Belajar dari Kegagalan Soekarno Sempat Bikin Banyak Koperasi di RI
Jakarta, CNBC Indonesia - Presiden Prabowo Subianto resmi meluncurkan 80.000 Koperasi Desa/Kelurahan Merah Putih pada Senin (21/7/2025). Program ini bertujuan meningkatkan kesejahteraan masyarakat akar rumput lewat pengembangan ekonomi berbasis komunitas.
Koperasi sendiri bukan sesuatu yang baru di Indonesia. Sejak lama, koperasi sudah jadi salah satu motor penggerak perekonomian negara. Meski begitu, perjalanan koperasi di Indonesia tak pernah mulus.
Andalan Sejak Lama
Sejak awal kemerdekaan, koperasi difungsikan sebagai wadah bangkitnya kaum miskin. Maksudnya, koperasi bakal menyediakan akumulasi modal untuk rakyat, bukan rakyat untuk akumulasi modal.
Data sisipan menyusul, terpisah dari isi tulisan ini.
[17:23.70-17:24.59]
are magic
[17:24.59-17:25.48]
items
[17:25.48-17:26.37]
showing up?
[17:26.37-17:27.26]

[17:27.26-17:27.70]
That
Dalam disertasinya Pemikiran Ekonomi Kerakyatan Mohammad Hatta (1926-1959) (2016), Fadli Zon menyebut pemerintah saat itu mengandalkan koperasi sebagai instrumen utama dalam pembangunan ekonomi rakyat.
Koperasi dianggap sebagai wujud nyata semangat gotong royong yang hadir untuk menjawab persoalan klasik seperti kurangnya modal dan keterbatasan akses barang pokok.
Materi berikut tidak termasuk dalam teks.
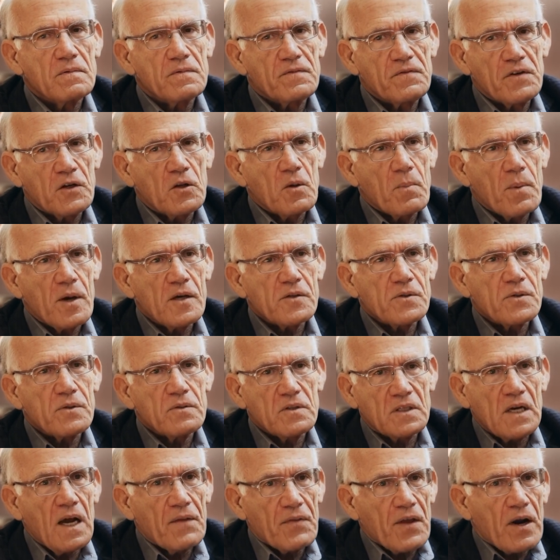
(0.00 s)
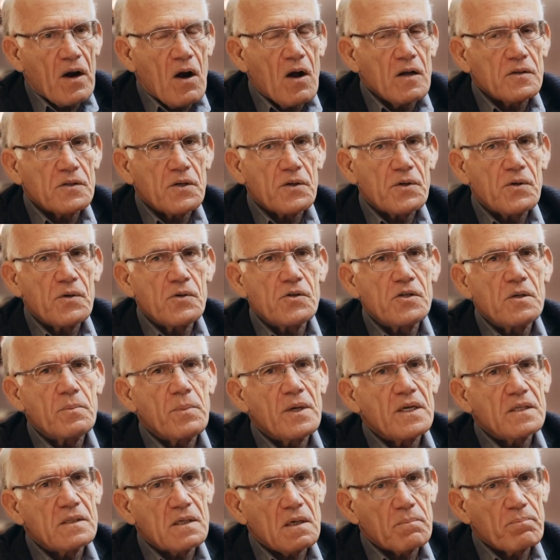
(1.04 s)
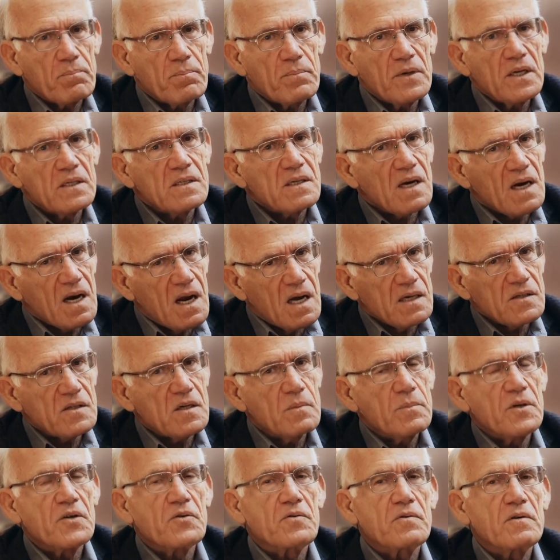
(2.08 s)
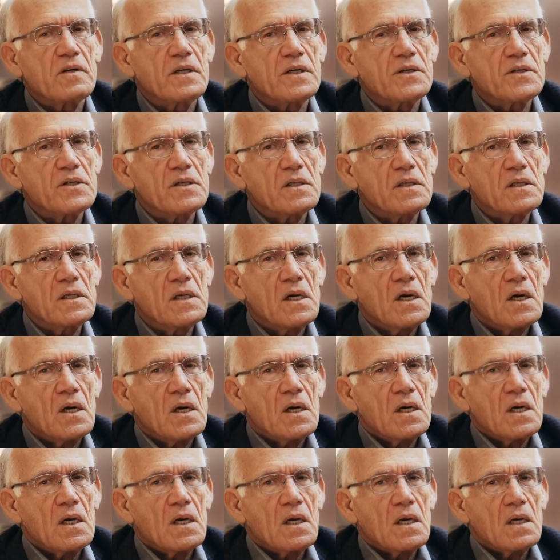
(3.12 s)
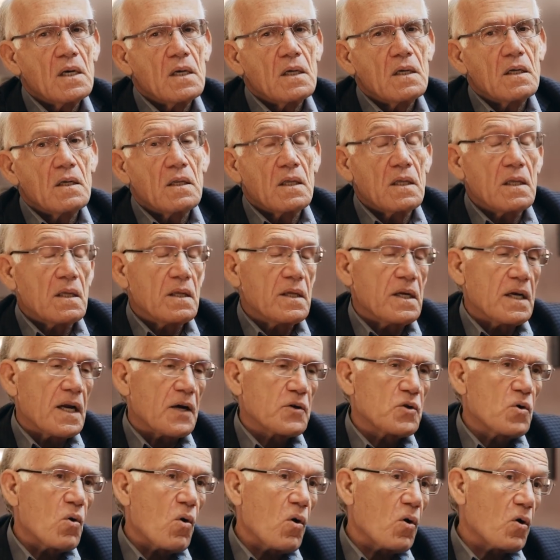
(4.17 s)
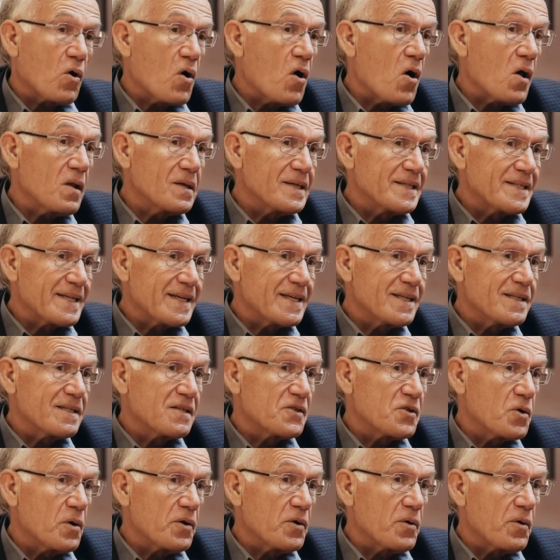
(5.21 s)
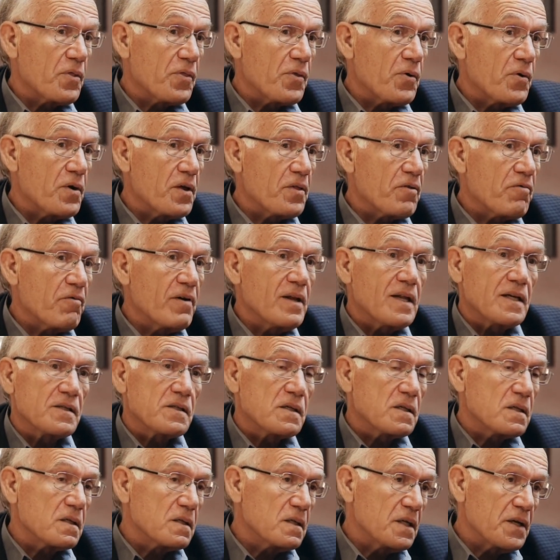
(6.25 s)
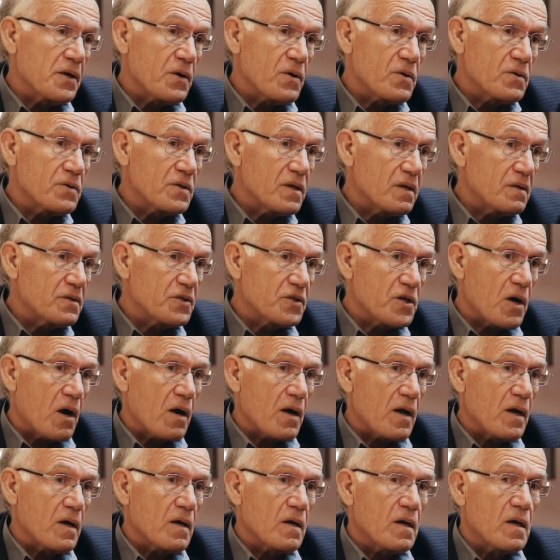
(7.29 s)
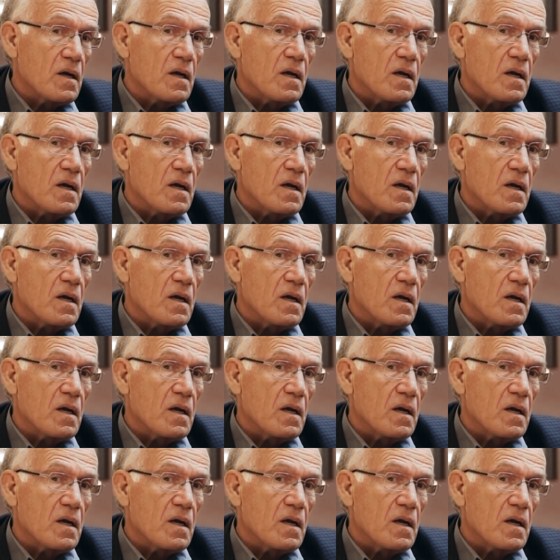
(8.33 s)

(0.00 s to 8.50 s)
filibuster, not in the Constitution, but it's a custom and tradition. The Electoral College is 233 years, junk it.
Atas dasar ini, pada 1958, negara pernah juga mendirikan banyak koperasi lewat dukungan kredit dan subsidi. Jadi masyarakat bisa mendirikan koperasi sendiri dengan kredit dan subsidi dari pemerintah. Alhasil, jumlah koperasi pun melejit.
Menurut Amiruddin Al-Rahab dalam Ekonomi Berdikari Sukarno (2014), pemerintah menginginkan koperasi hadir bukan sekadar sebagai pelengkap ekonomi, tetapi sebagai pelaku utama dalam sektor produksi, distribusi, hingga konsumsi.
Dengan prinsip kolektivitas, koperasi tidak boleh dijadikan alat akumulasi modal pribadi, melainkan sebagai wadah warga untuk saling membantu memajukan usaha.
Soekarno sendiri membayangkan koperasi sebagai alat untuk meningkatkan pendapatan petani, buruh, dan masyarakat miskin. Meski begitu, cita-cita Soekarno terkait koperasi tak berjalan mulus.
Berdampak Minim
Meskipun jumlah koperasi dan anggotanya melonjak tajam pada periode 1959-1966, peran koperasi terhadap perekonomian justru minim. Ada banyak penyebabnya. Mulai dari penyalahgunaan dana hingga kegagalan manajerial.
Menurut Amiruddin Al-Rahab dalam Ekonomi Berdikari Sukarno (2014), kredit dan subsidi dari pemerintah yang sejatinya ditujukan untuk pemberdayaan koperasi malah dimanfaatkan oleh segelintir pengusaha nakal. Mereka hanya mengejar uang, tetapi tidak serius mengelola koperasi.
Akibatnya, banyak koperasi tak bisa berdiri sendiri dan kolaps saat bantuan dihentikan. Apalagi, terbukti banyak koperasi didirikan bukan atas kebutuhan anggota, tetapi karena inisiatif para pemilik modal dan tuan tanah.
Mereka membentuk koperasi untuk kepentingan pribadi dan menggunakan dana pemerintah untuk memperkaya diri sendiri. Rakyat kecil yang polos justru dijadikan korban. Tak sedikit dari mereka terjebak dalam lilitan utang koperasi, bukannya merasakan manfaat kolektivitas.